Bad News, Worse News and Good News
It has already been pointed out that the bad news for governments is that e-learning is unlikely to save money in higher education, at least in the short term. The cost of technology obsolescence and advancement, and above all the cost of faculty learning how to use the technology and/or the costs of the technical support they will require, will continue to mean that more rather than less money will need to be spent over the next ten years or so.
Secondly, high quality learning requires interaction between students, and between students and teachers. While teaching can be re-organized to maximize investment in e-learning, and online discussions can be organized to keep faculty time under control, higher education is a people-intensive process, so if the quality of learning is to be maintained or improved, then there is a limit to the cost savings to be made from investing in e-learning.
The recent emergence of Massively Open Online Courses (MOOCs) may challenge this notion but the jury is still out on what impact MOOCs will have on costs and quality. MOOC proponents argue that by using peer assessment, self-testing and lower cost tutorial assistants to provide learner support the MOOC model can help improve access and lower costs. It is still too early to accurately assess these claims.
The worse news is that governments will probably have to invest more in technology, not to save money, but to ensure that universities and colleges are developing the skills and knowledge needed in a knowledge-based society.
The good news is that e-learning does provide opportunities for greater cost-effectiveness, in terms of reaching out to more learners, especially those already in the workforce, and for higher quality learning, such as problem-solving, information management, and decision-making skills. But this will only be achieved if e-learning is appropriately funded and, more importantly, appropriately planned and managed.
So if institutions want to use e-learning effectively, increased funding will be necessary. We are probably not talking about huge increases (less than 5%), and there are a number of ways of finding this extra money. However, most institutions have very little room for maneuver in terms of reallocation of existing funding which limits their options. While one-time funding is useful for certain elements of capital expenditure, the major costs are in salaries for support staff, which are recurrent operating costs.
Some of the possible funding strategies include:
- reallocating existing resources;
- creating new institutions;
- increasing tuition fees;
- providing short term grants for e-learning initiatives;
- increasing government funding for educational institutions;
- using e-learning to absorb new enrollments;
- encouraging the development of cost-recoverable e-learning programs;
- allowing public institutions to create for-profit e-learning companies.
One Funding Strategy: Targeted Funding
Funding is probably one of the most effective tools that governments can use to implement its goals for higher education. Since the late 1980s many governments have turned to funding strategies to influence the behaviour of even large research universities. One typical strategy is for government to hold back funds for innovation or technology investment, as a means of encouraging change. Several provincial governments have put money into different ‘envelopes’, to encourage individual professors to collaborate across institutions to develop technology enhanced teaching materials.
In 1992 the British Columbia government withheld 2.5% of the operating grant of post secondary institutions and allowed them to reapply for it if they could demonstrate they would use it to support innovation in teaching and learning. Indeed, the development of WebCT was supported out of this innovation fund. Similar “funding envelope” approaches have been used in Alberta and Saskatchewan.

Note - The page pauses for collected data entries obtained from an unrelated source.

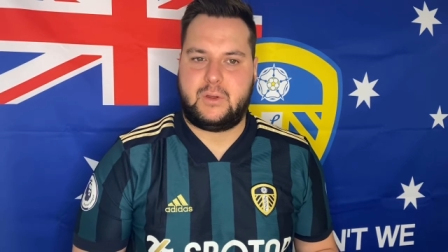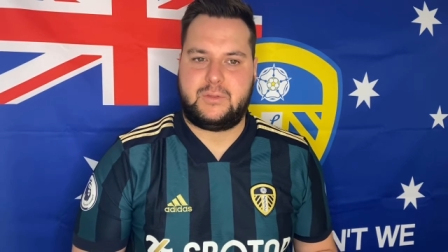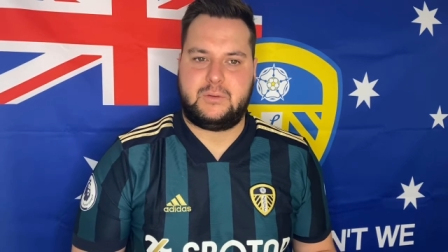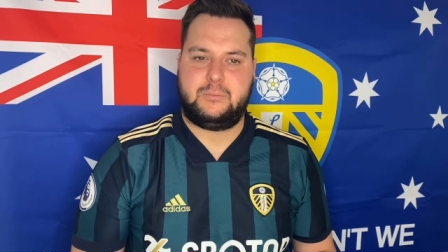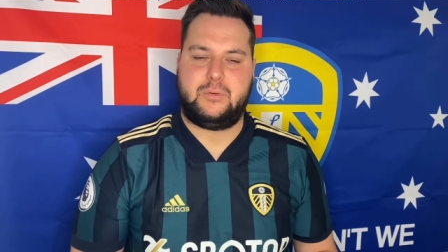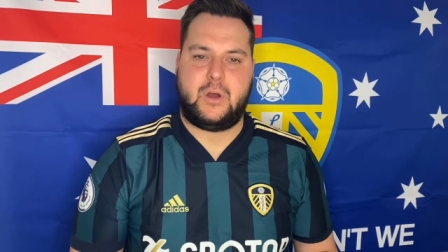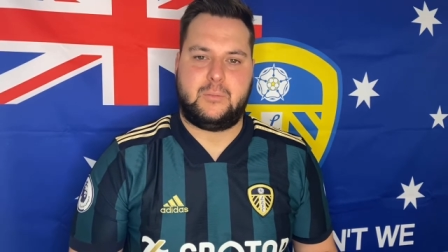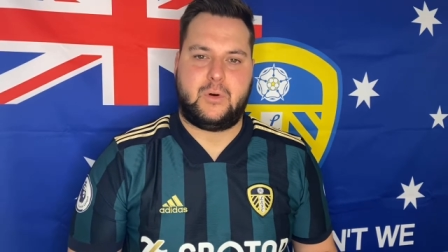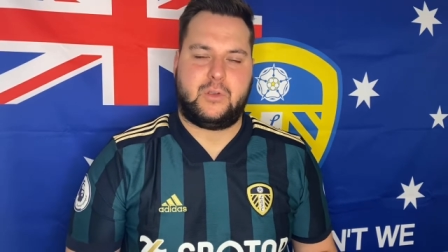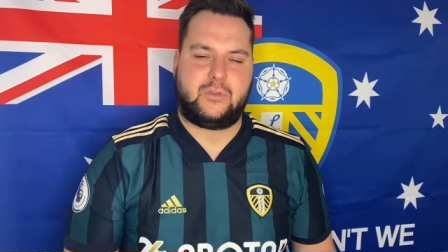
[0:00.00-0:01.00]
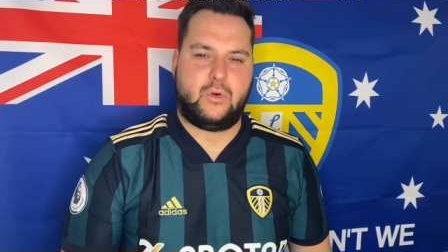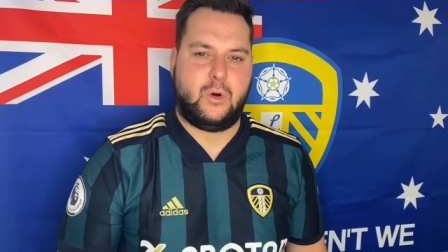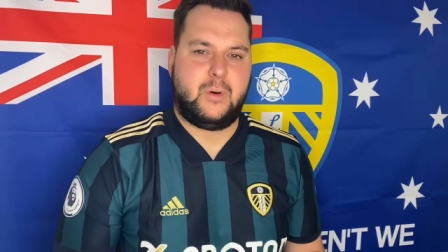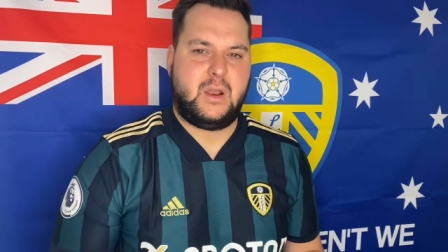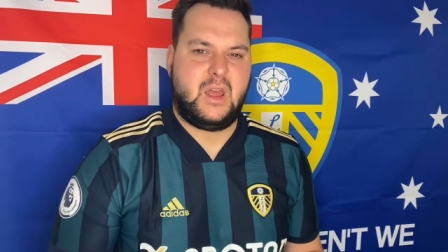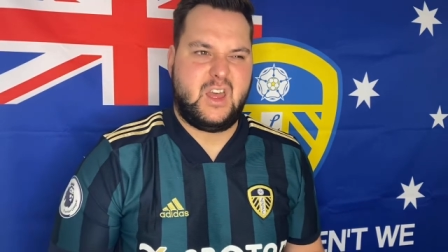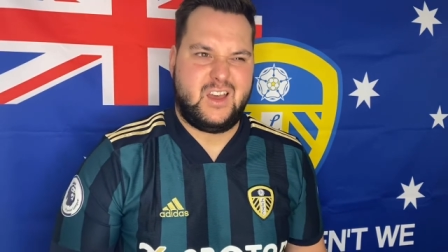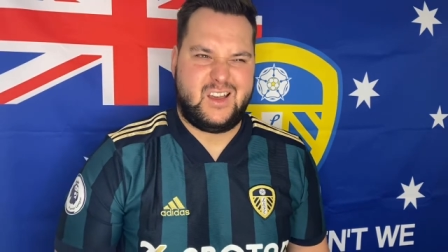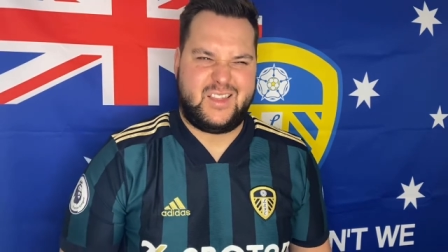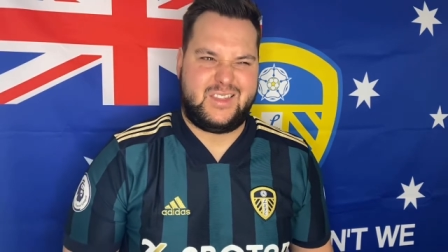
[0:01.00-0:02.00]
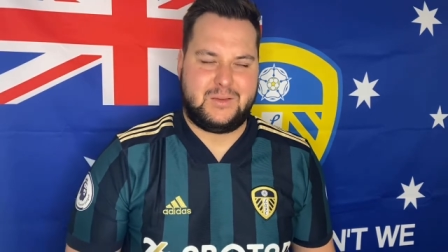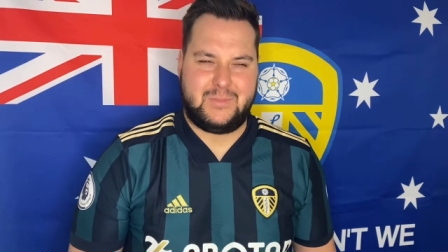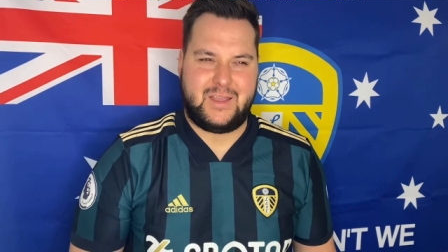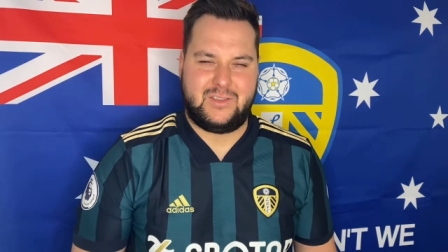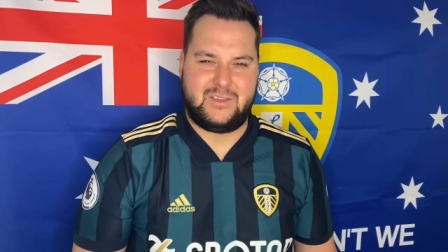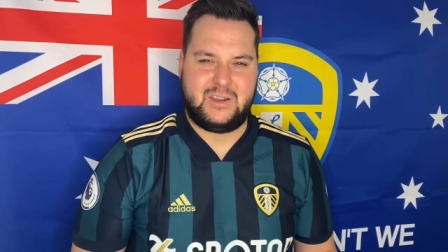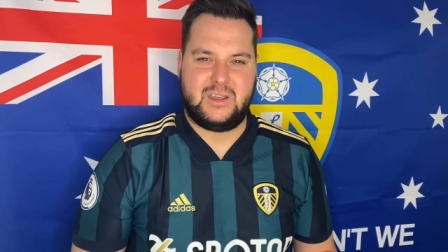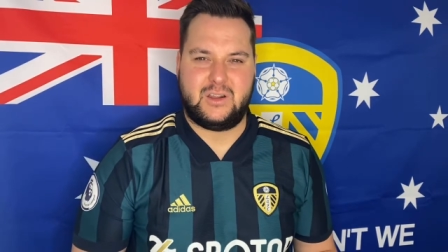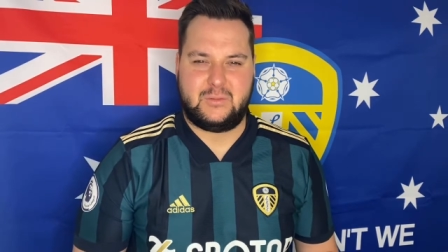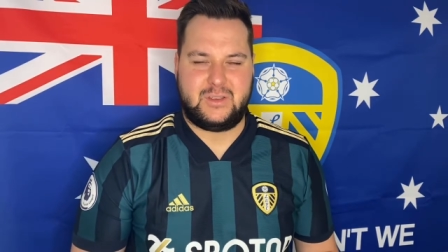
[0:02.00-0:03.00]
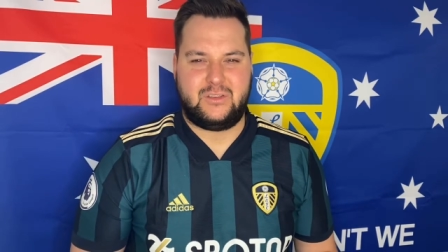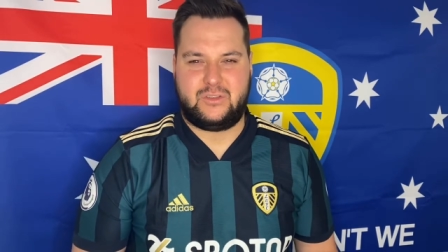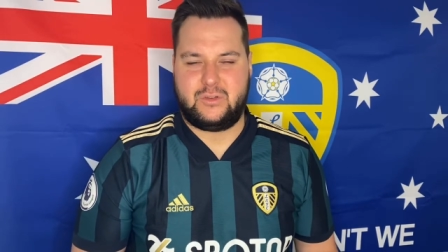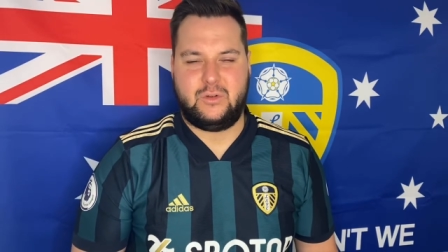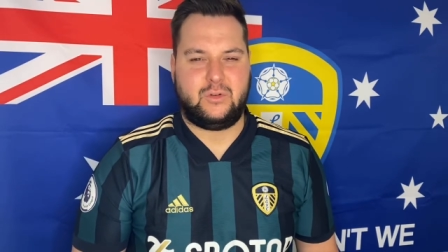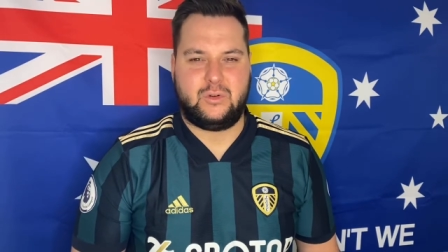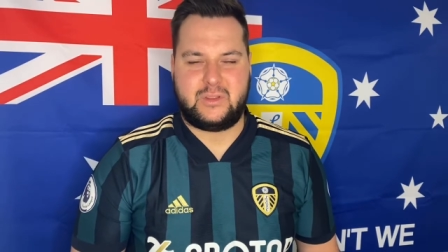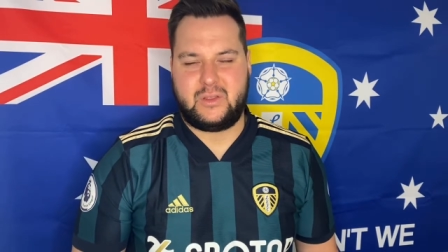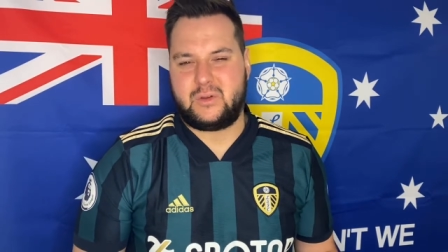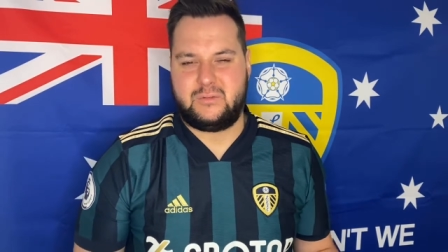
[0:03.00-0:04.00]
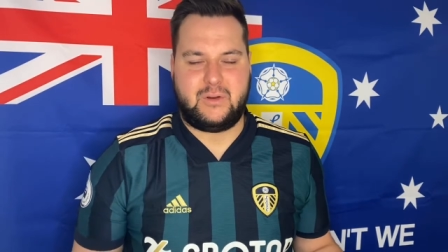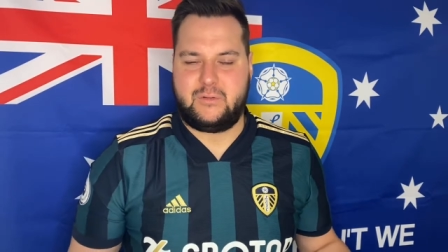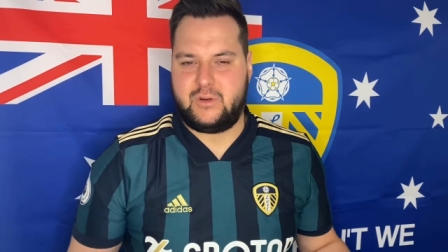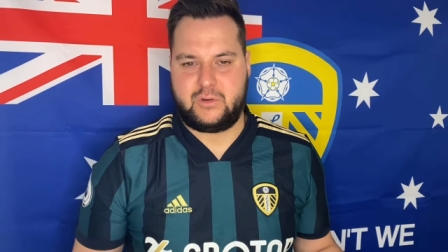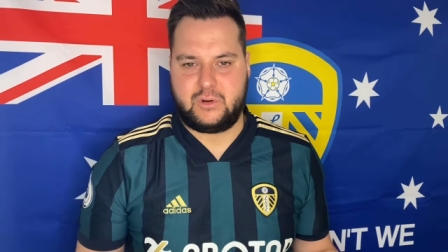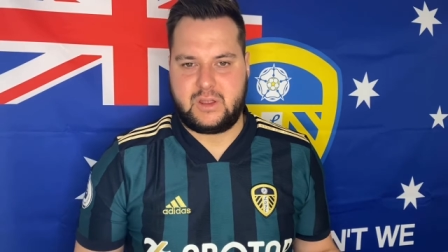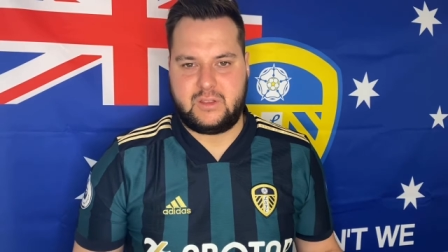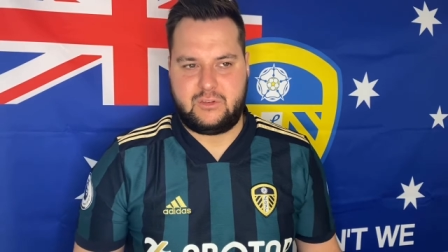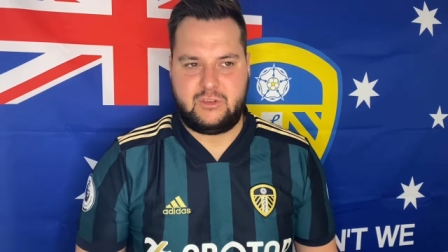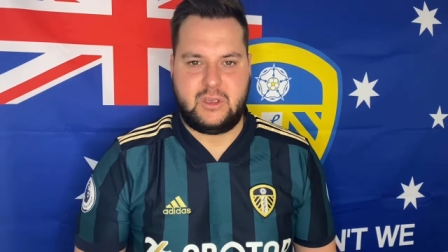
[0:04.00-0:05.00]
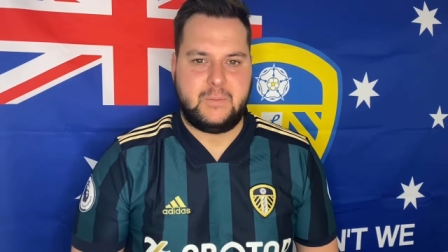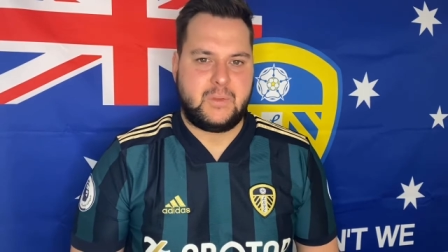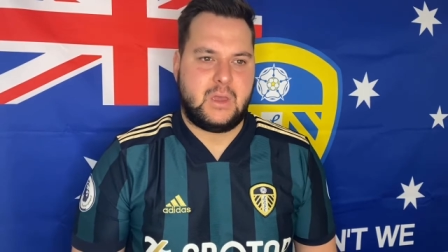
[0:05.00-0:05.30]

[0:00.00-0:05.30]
I think Brighton might score, but I think Man City are going to be just too good. They're looking very, very good again this year.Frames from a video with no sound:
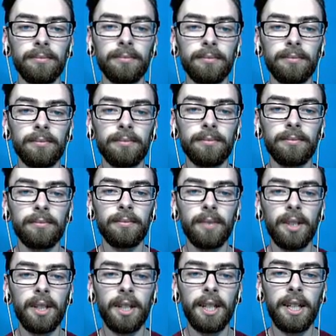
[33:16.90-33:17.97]

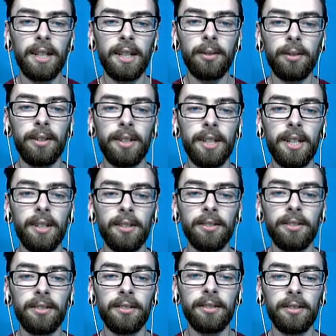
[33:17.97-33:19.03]
I can't do anything
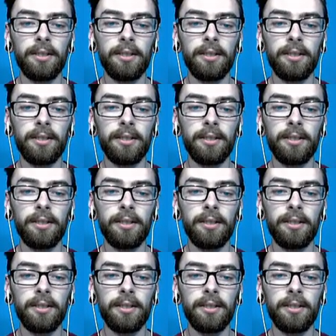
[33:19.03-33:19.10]
else.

Sometimes funding strategies are combined with more radical institutional strategies. As an example, BC Campus administers and online program development fund that post secondary institutions bid on by submitting proposals on an annual basis. More recently, it created a program to support the development of open textbooks. The new Ontario Online Institute is expected to adopt a similar approach. This approach to funding is meant to encourage institutions to use e-learning.
However, how effective are such strategies in bringing about fundamental change in institutions? Indeed, is it appropriate for governments to interfere in this way? For instance, could such policies lead to the development of collectives of Lone Rangers, whose influence on an institution disappears as soon as the funding stops? If institutions do not respond to these funding opportunities strategically, the goal of using e-learning to address key priorities may not be achieved. My experience at two BC post secondary institutions is that often the proposals that are submitted to these funds are not aligned with any strategic institutional goals but, rather. are designed to support individual pet projects of the faculty members concerned. So targeted funding is only one element in achieving greater and more effective use of e-learning. It must be accompanied by planning at the institutional level that clearly identifies e-learning as a strategy. Bates (2001) identifies a number of other issues that need to be addressed If a government is interested in using e-learning as an opportunity for change:
- Do the institutions have the necessary resources (financial, technical and management) to support e-learning?
- What can government do to facilitate the process of change towards greater use of e-learning?
- Is e-learning the most appropriate means to bring about change; would the same investment in resources and effort in other areas bring better results? (Bates, p. 75)
This last point is an extremely important one, as e-learning is not a panacea for all problems that face higher education and training institutions. If we are uncritical in our application of e-learning, we are unlikely to be very successful in our efforts. More seriously, we are likely to undermine the credibility of e-learning as a viable strategy or approach to meet current challenges.
Bates, A.W. (2001). National strategies for e-learning in post-secondary education and training. Chapter 6. Paris: UNESCO/International Institute for Educational Planning.